A faithful copy of the entries is needed, one that leaves out the pictures.

· · · · ·

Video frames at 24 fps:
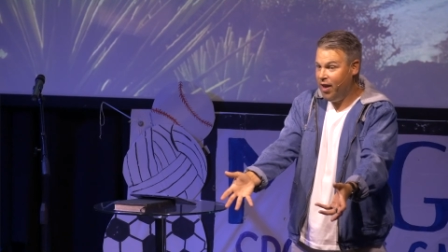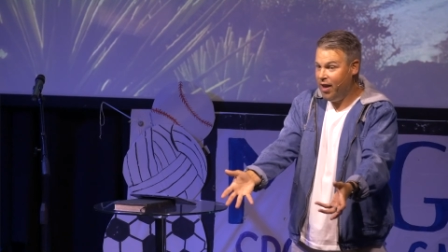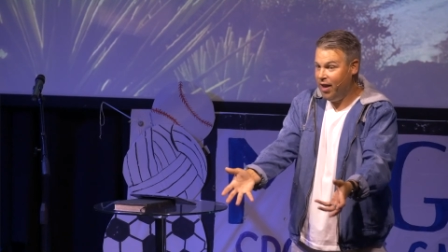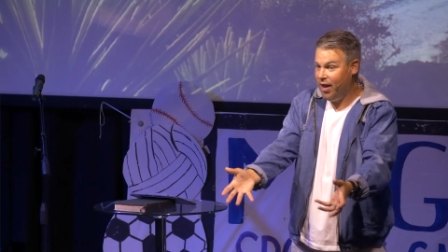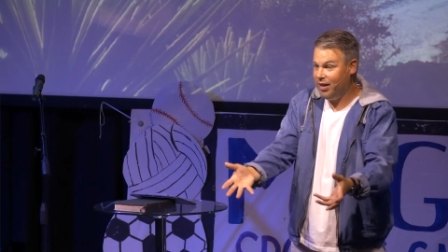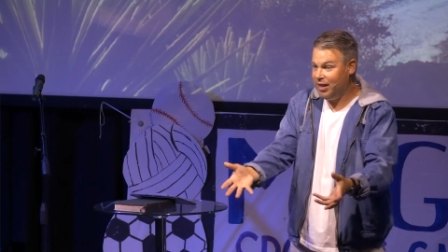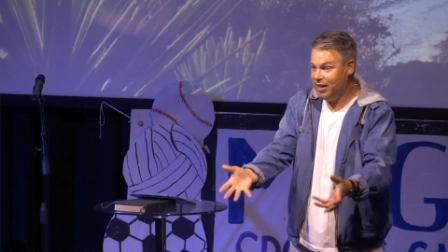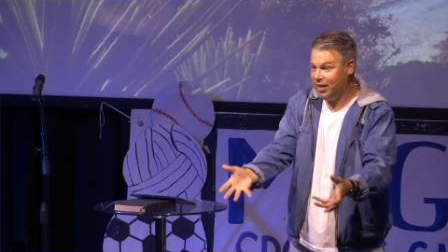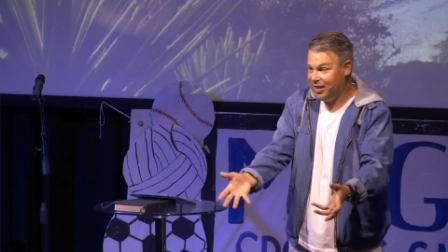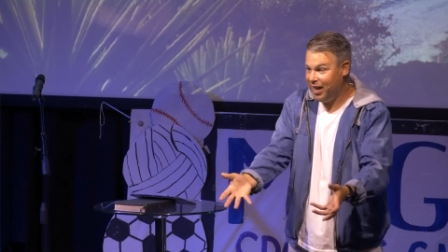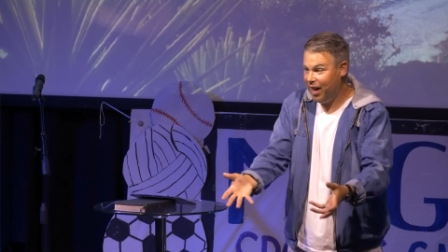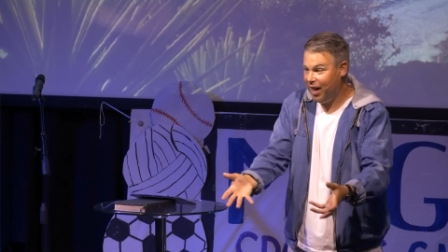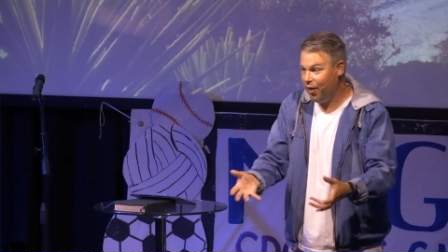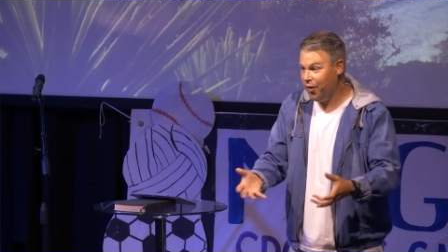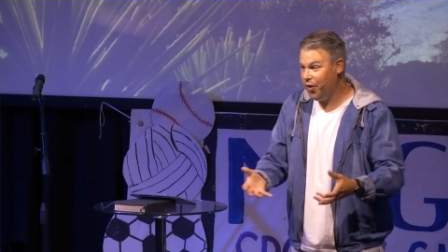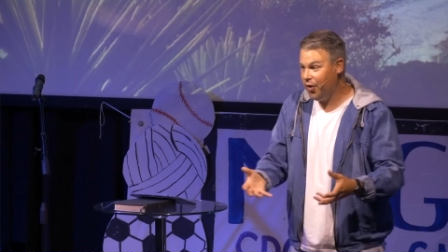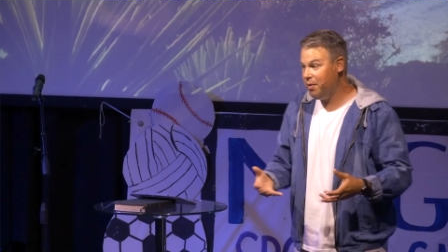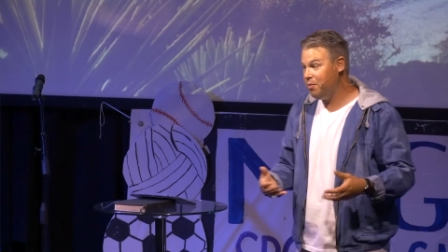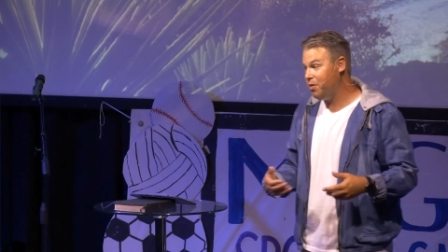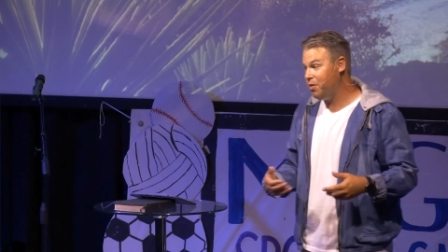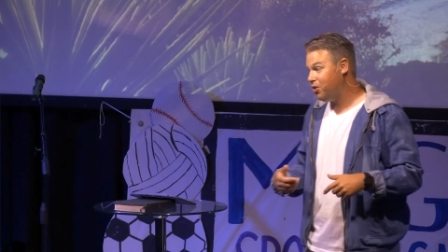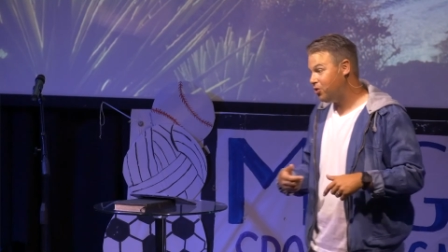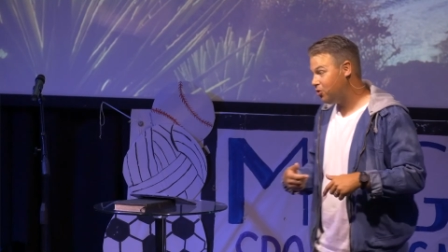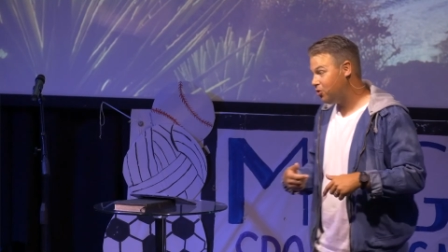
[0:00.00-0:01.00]
and to tell
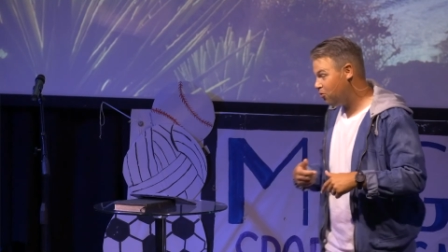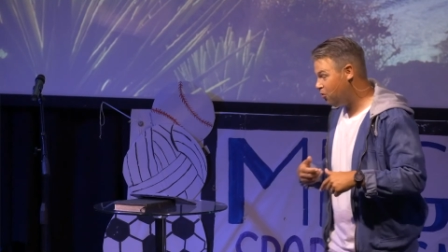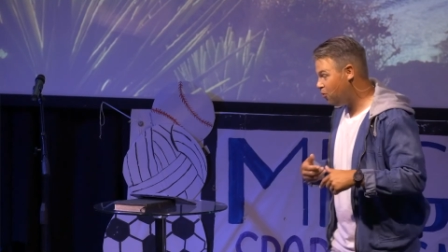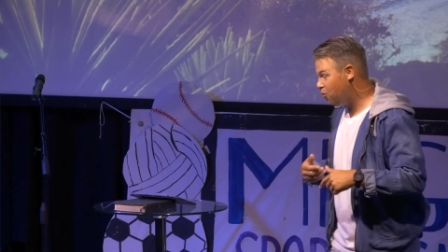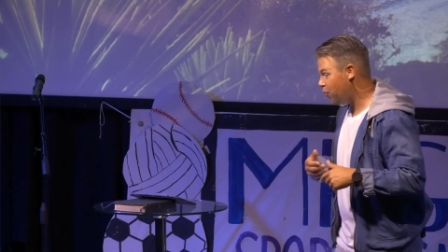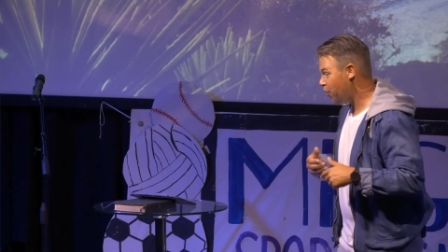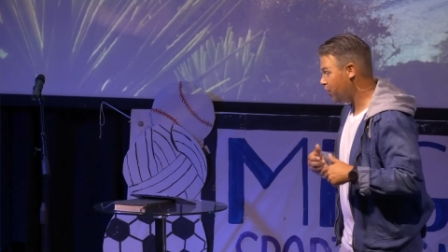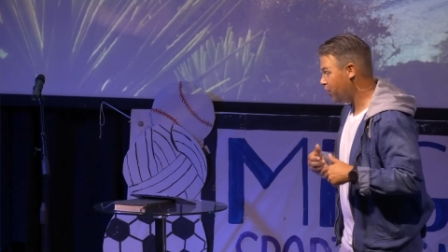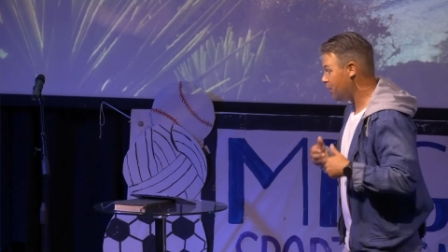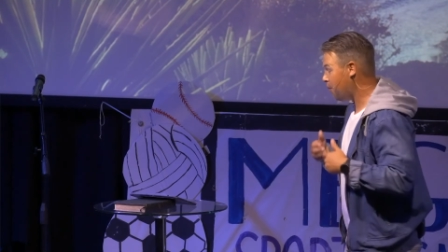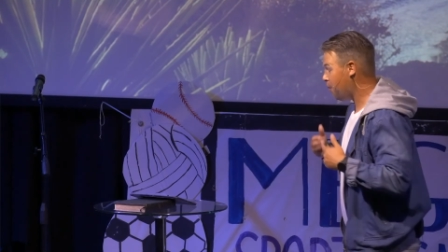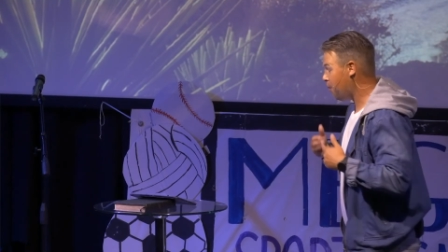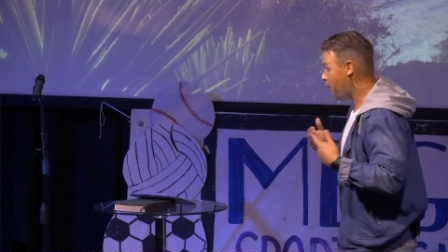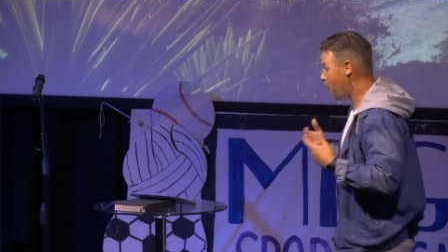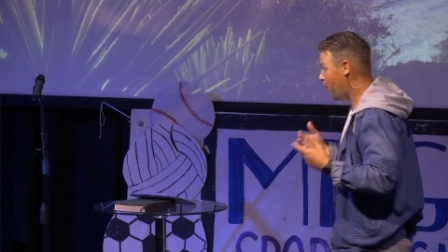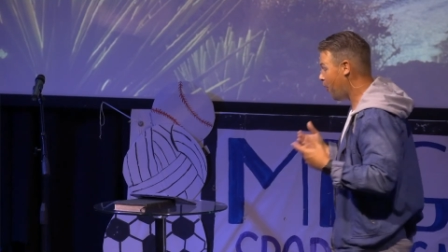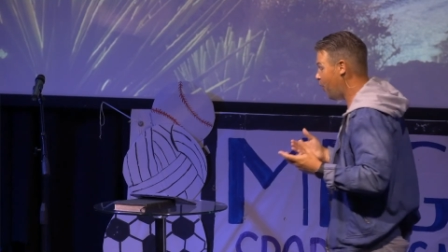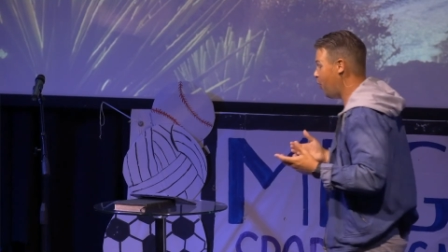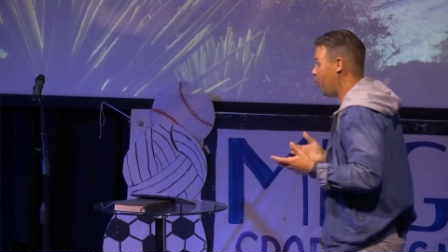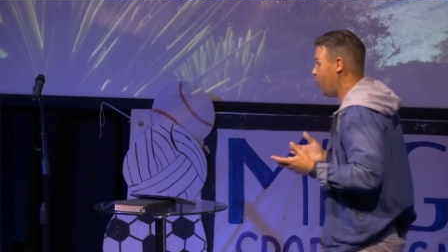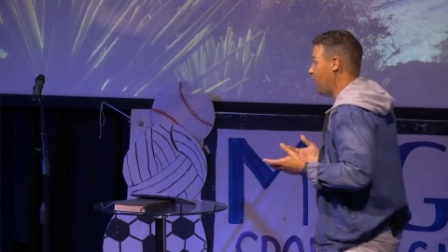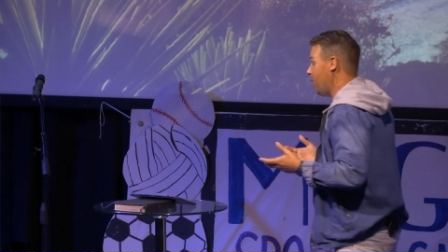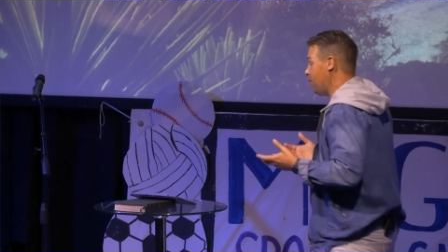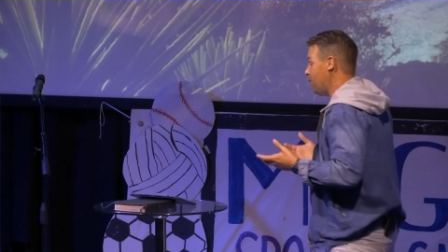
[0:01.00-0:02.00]
them the truth and to
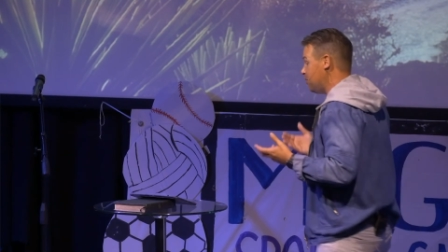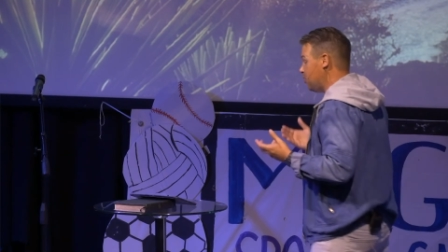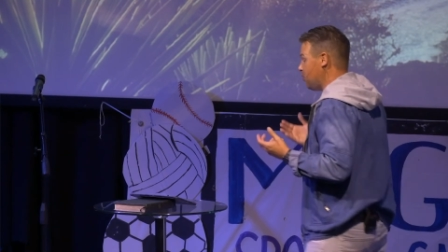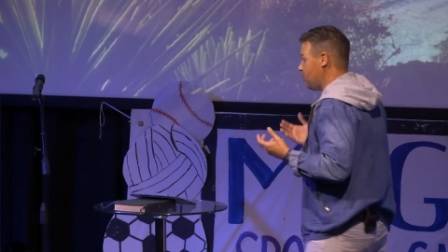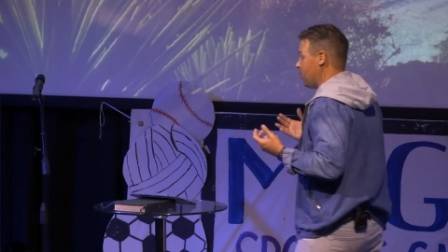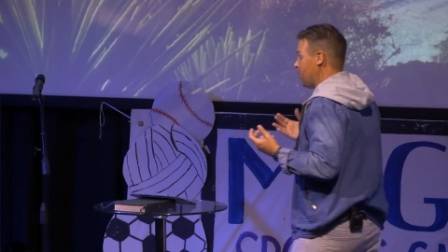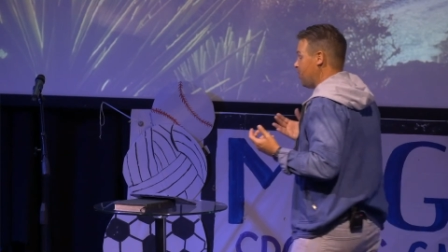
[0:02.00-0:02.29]
point them to a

· · · · ·

▶ OUTPUT OF THE TASK
Video frames at 24 fps:
[0:00.00-0:01.00]
and to tell
[0:01.00-0:02.00]
them the truth and to
[0:02.00-0:02.29]
point them to a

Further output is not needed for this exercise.